Despite recent efforts and the discovery of potential biomarkers for ICB response, the predictive performance is far from satisfactory. Here, we developed a TEX-dependent predictor of response to ICB immunotherapy (MLTIP) by integrating 16 ITGs via the machine-learning method. The MLTIP was trained from pre-treatment tumor profiles in the Riaz cohort, and displayed high sensitivity and specificity in predicting clinical response to ICB and OS across different cohorts and cancer types. Compared with other state-of-the-art signatures, the MLTIP outperformed them with superior discriminatory power in distinguishing responders from non-responders and achieved a better prognostic performance in different cohorts across multiple cancer types, implying that the MLTIP is robust and may become a competitive tool for identifying patients who benefit from ICB immunotherapy.

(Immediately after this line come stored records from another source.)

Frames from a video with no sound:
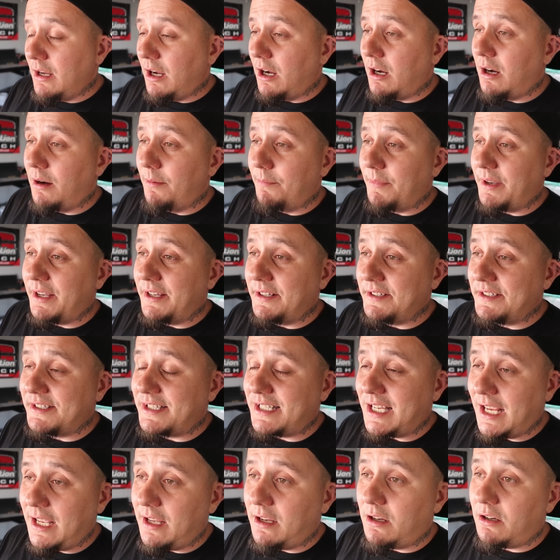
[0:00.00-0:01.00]
um,
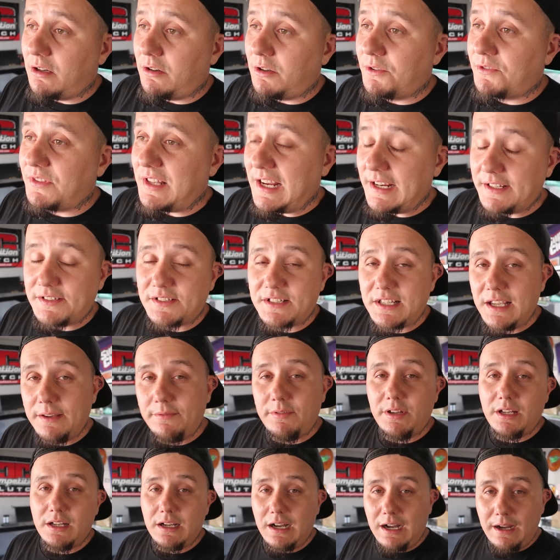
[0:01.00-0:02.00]
until Thanksgiving.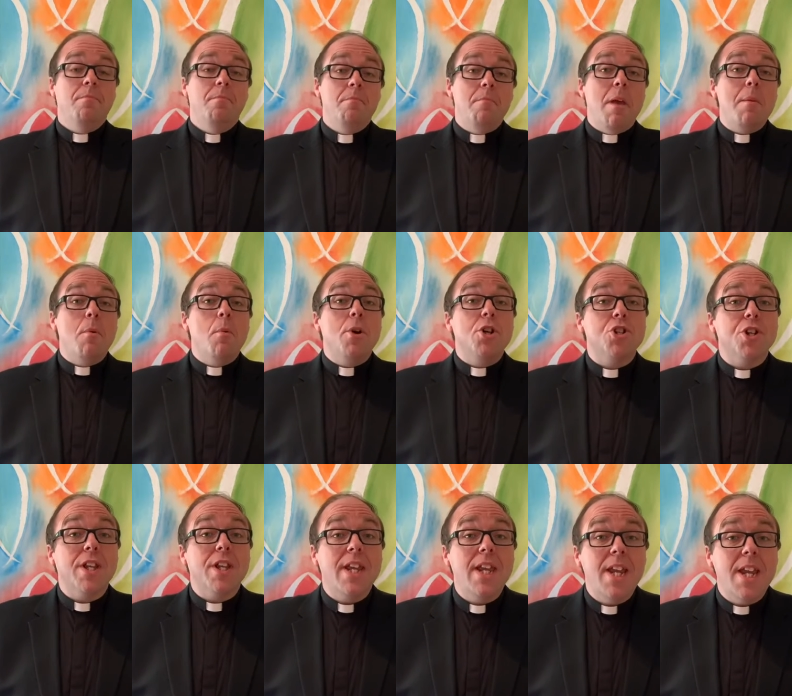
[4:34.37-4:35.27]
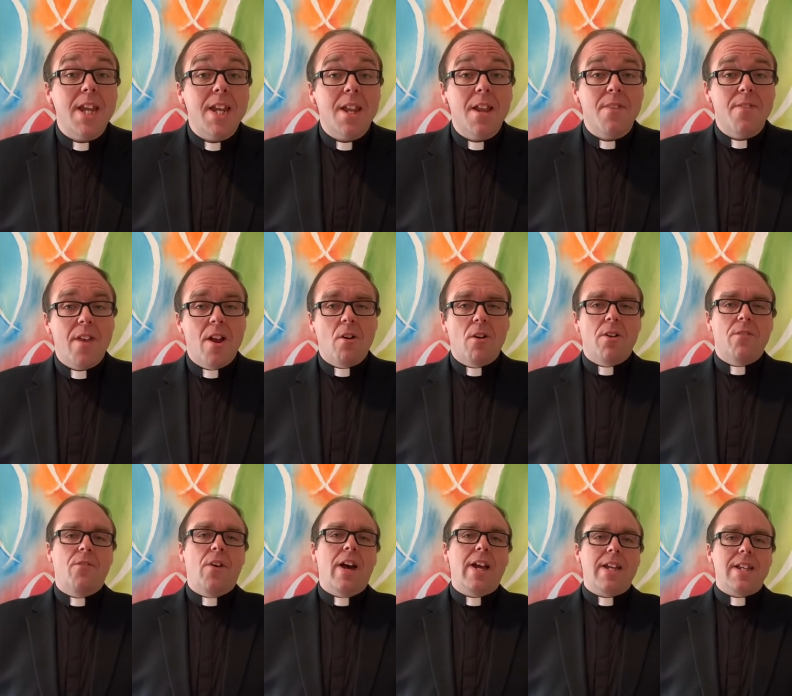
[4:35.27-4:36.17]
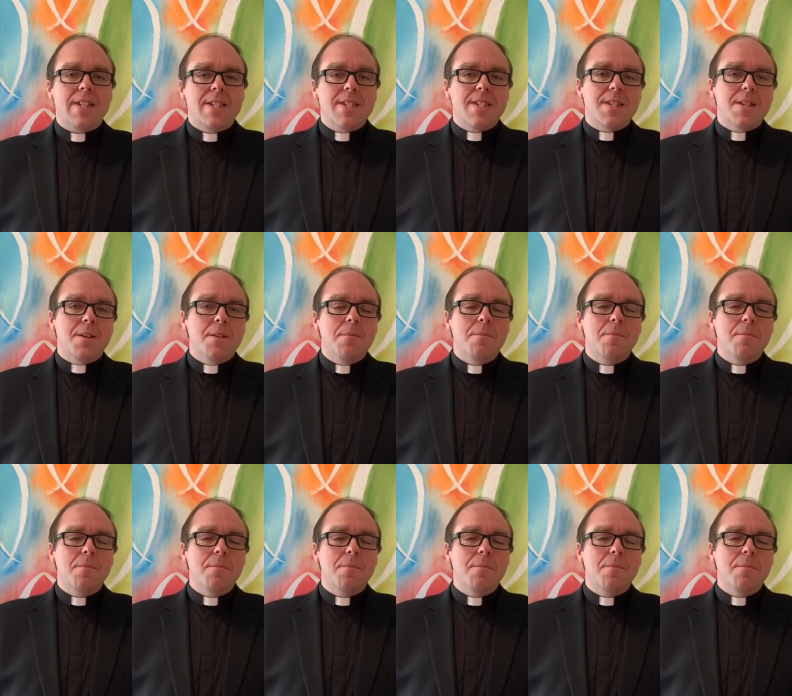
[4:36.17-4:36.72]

Maybe we should heed their advice.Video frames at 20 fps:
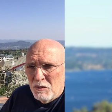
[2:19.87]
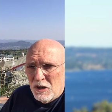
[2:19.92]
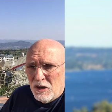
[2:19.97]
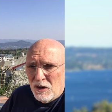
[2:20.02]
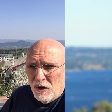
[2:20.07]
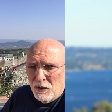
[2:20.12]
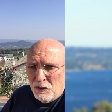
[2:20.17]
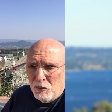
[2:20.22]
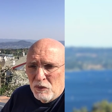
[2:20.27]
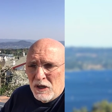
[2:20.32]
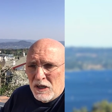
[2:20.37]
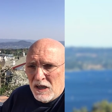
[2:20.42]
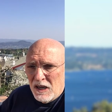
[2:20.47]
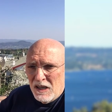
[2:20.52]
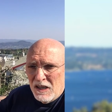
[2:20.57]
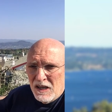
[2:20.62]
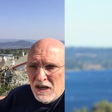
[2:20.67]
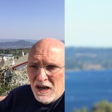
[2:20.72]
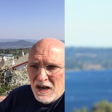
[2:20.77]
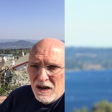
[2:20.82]
because we
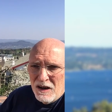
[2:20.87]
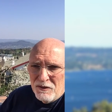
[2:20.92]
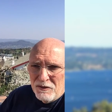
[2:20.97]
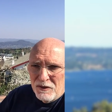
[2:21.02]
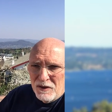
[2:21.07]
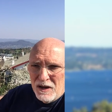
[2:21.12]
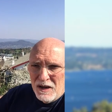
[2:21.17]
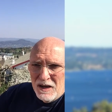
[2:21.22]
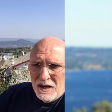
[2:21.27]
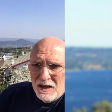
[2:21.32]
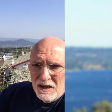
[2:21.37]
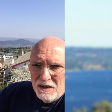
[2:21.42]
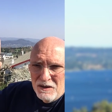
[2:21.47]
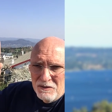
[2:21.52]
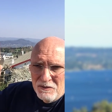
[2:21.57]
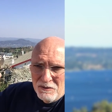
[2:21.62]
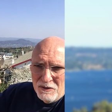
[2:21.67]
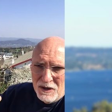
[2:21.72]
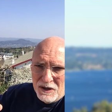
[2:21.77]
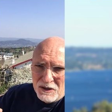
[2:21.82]
can have
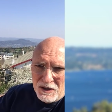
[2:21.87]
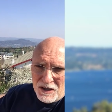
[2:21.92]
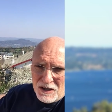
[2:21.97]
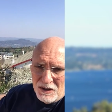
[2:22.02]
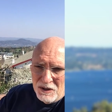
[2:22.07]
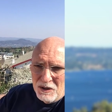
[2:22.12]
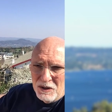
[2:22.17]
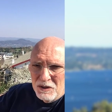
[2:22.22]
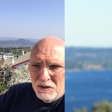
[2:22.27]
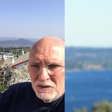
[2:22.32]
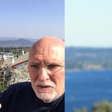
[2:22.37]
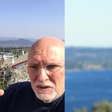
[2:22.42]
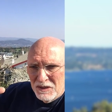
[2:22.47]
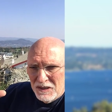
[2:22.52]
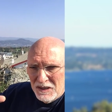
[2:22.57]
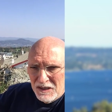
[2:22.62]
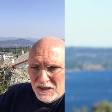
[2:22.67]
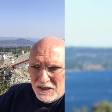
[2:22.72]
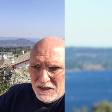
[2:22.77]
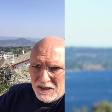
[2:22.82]
a vertical
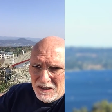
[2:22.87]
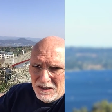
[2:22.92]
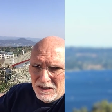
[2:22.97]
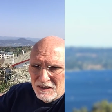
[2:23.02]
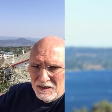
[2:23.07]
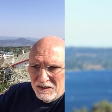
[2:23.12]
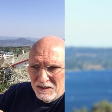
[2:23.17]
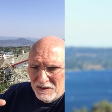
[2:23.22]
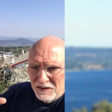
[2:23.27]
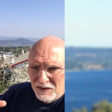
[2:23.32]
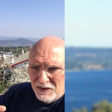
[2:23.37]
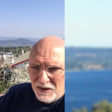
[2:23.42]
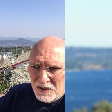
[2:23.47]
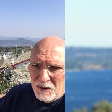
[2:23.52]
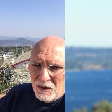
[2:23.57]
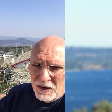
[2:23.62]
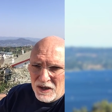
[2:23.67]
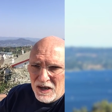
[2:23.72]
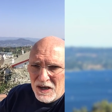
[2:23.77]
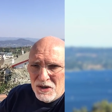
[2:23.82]

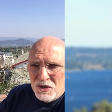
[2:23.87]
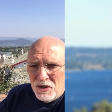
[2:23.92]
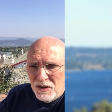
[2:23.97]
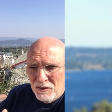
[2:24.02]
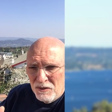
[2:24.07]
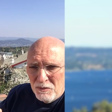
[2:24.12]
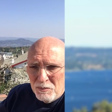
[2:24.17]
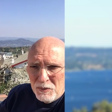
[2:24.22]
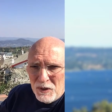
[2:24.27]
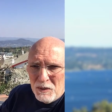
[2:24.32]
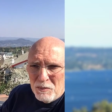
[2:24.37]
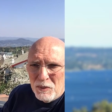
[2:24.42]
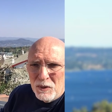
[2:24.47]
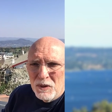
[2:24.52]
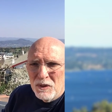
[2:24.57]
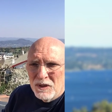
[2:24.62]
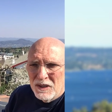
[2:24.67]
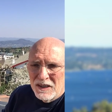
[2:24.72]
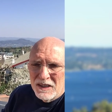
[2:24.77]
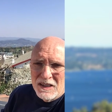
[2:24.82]
segregation.
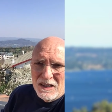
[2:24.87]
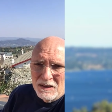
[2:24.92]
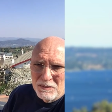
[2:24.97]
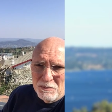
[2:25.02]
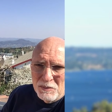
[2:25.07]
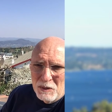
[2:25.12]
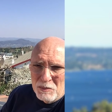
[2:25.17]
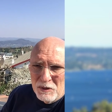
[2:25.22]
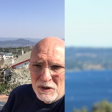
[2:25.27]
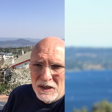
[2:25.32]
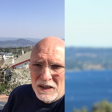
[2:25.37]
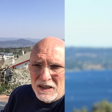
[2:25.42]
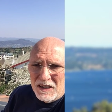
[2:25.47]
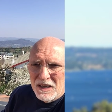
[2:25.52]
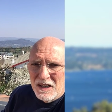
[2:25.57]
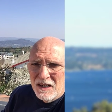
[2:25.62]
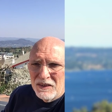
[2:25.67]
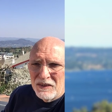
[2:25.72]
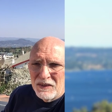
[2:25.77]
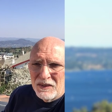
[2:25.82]
People
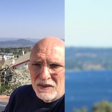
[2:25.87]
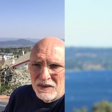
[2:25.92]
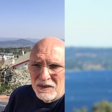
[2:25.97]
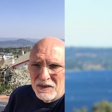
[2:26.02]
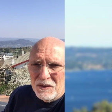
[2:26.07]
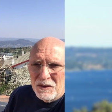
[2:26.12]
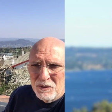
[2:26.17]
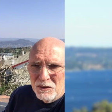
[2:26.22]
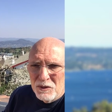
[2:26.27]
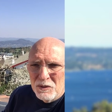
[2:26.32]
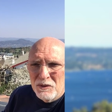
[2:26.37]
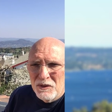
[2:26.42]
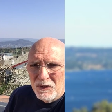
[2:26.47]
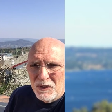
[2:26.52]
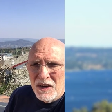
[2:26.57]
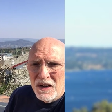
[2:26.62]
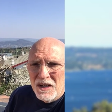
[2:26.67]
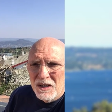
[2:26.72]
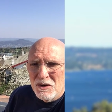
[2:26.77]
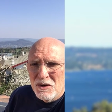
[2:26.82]
like us could
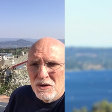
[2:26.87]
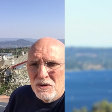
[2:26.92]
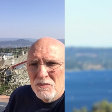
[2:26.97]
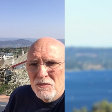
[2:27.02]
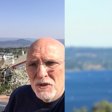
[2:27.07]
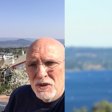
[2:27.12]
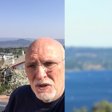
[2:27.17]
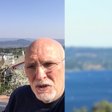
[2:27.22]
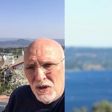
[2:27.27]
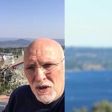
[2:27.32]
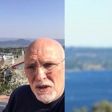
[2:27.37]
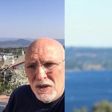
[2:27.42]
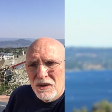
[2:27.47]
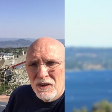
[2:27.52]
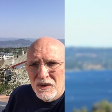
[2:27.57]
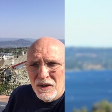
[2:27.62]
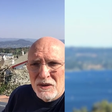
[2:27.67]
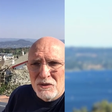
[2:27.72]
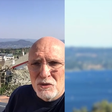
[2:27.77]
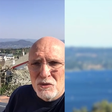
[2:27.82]
stay at home, the
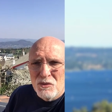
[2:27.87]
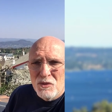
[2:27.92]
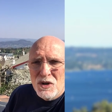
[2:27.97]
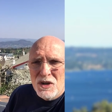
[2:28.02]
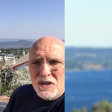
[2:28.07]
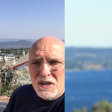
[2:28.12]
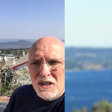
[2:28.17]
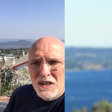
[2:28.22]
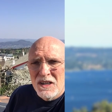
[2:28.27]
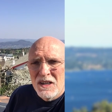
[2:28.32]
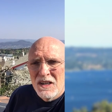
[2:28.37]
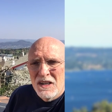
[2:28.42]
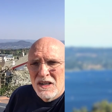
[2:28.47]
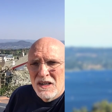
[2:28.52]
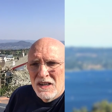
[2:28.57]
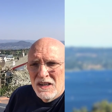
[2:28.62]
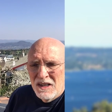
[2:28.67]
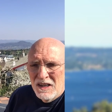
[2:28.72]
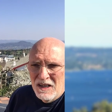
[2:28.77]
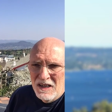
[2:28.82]
others had to work
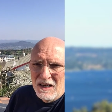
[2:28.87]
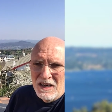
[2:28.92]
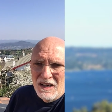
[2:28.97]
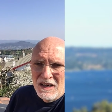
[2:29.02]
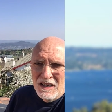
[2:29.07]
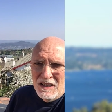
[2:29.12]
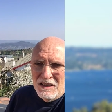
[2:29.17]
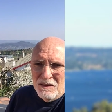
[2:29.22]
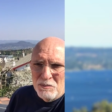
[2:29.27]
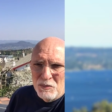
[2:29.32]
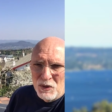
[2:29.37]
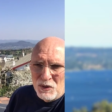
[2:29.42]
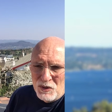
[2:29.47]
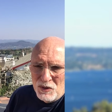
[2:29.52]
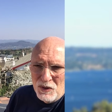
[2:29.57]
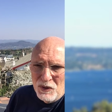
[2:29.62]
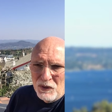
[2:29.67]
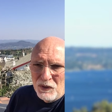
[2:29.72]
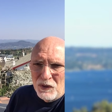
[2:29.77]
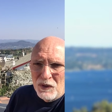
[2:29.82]
and
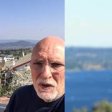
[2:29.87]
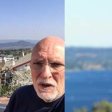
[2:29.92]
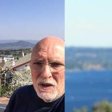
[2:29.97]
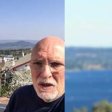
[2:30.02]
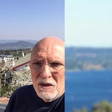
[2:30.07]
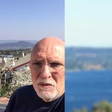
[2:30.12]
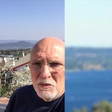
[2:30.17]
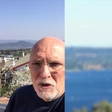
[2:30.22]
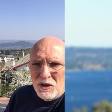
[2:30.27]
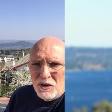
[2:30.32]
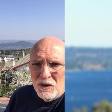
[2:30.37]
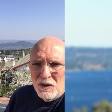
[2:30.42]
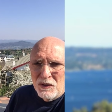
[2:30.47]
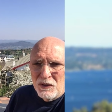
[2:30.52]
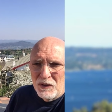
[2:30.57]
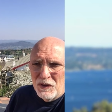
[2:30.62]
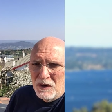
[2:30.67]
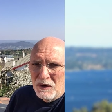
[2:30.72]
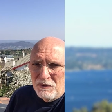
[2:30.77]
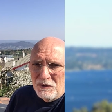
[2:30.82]
produce,
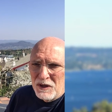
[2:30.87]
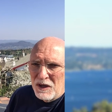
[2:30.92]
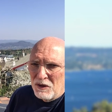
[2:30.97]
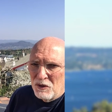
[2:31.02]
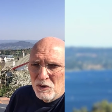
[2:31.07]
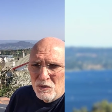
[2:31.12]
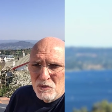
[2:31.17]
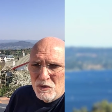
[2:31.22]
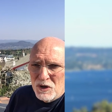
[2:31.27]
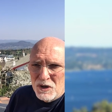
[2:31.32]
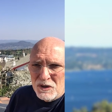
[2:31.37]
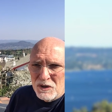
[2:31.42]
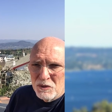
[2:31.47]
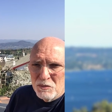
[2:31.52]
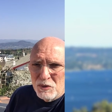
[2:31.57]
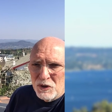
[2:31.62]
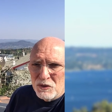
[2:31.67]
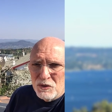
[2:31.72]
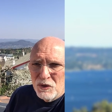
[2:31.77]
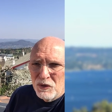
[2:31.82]
because if they don't work,
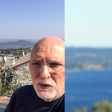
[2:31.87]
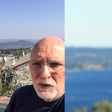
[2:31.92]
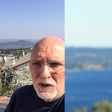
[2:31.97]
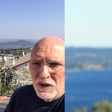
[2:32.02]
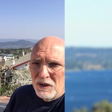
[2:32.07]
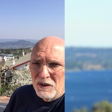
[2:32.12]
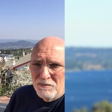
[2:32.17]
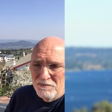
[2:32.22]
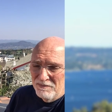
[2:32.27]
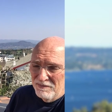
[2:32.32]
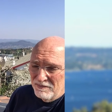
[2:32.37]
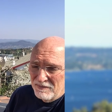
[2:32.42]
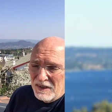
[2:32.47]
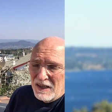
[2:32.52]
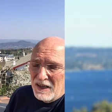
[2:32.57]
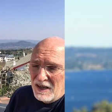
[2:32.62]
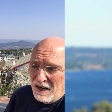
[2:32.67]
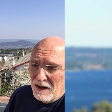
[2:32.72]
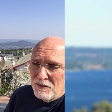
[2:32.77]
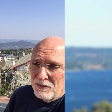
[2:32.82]
don't produce,
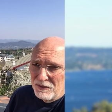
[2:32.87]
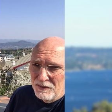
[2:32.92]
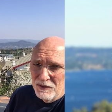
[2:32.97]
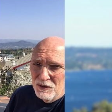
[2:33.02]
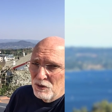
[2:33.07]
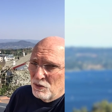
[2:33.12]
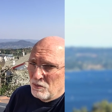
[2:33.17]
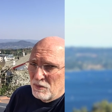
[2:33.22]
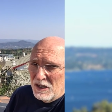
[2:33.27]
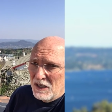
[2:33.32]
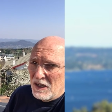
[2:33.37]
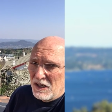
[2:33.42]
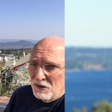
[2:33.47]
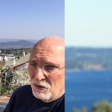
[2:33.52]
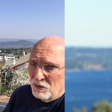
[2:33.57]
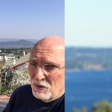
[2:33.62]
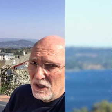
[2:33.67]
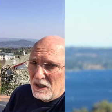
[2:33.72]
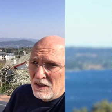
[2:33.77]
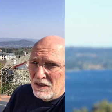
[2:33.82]
they have no
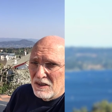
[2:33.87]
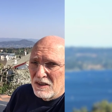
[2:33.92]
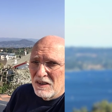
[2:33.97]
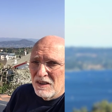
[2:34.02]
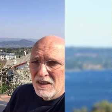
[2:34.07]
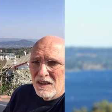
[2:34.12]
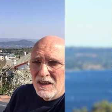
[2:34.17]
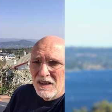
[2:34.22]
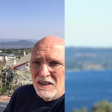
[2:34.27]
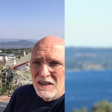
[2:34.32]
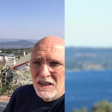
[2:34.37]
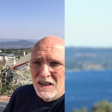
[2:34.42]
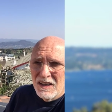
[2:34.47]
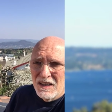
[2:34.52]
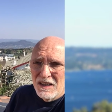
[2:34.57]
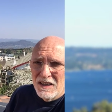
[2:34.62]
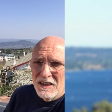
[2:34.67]
money to eat and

Our study has a few limitations. First, we focused primarily on the transcriptional programs of TEX with ICB response due to the unavailability of a multi-omics immunotherapy dataset. Therefore, integrating a multi-omics landscape of intratumoral TEX heterogeneity will improve prediction performance. Second, although TEX is mainly responsible for tumor immune escape and resistance to ICB, it is known that ICB responses were influenced by multi-dimensional interactions between the tumor, the immune system, and other systemic factors [17, 48, 49]; therefore, a combination of other existing biomarkers might be more informative for response prediction. Finally, our study relied on retrospective ICB cohorts limited to several cancer types, future prospective studies covering more cancer types are required to validate our findings.

In conclusion, we developed and validated a TEX-dependent predictor of response to ICB immunotherapy (MLTIP) by integrating 16 ITGs via the machine-learning method. The MLTIP demonstrated superior performance in predicting response to ICB immunotherapy and clinical outcomes before the administration. Therefore, the present study suggests that the TEX-dependent predictor of response to ICB immunotherapy could be a promising tool to guide personalized immunotherapy for cancer patients and improve their clinical outcomes.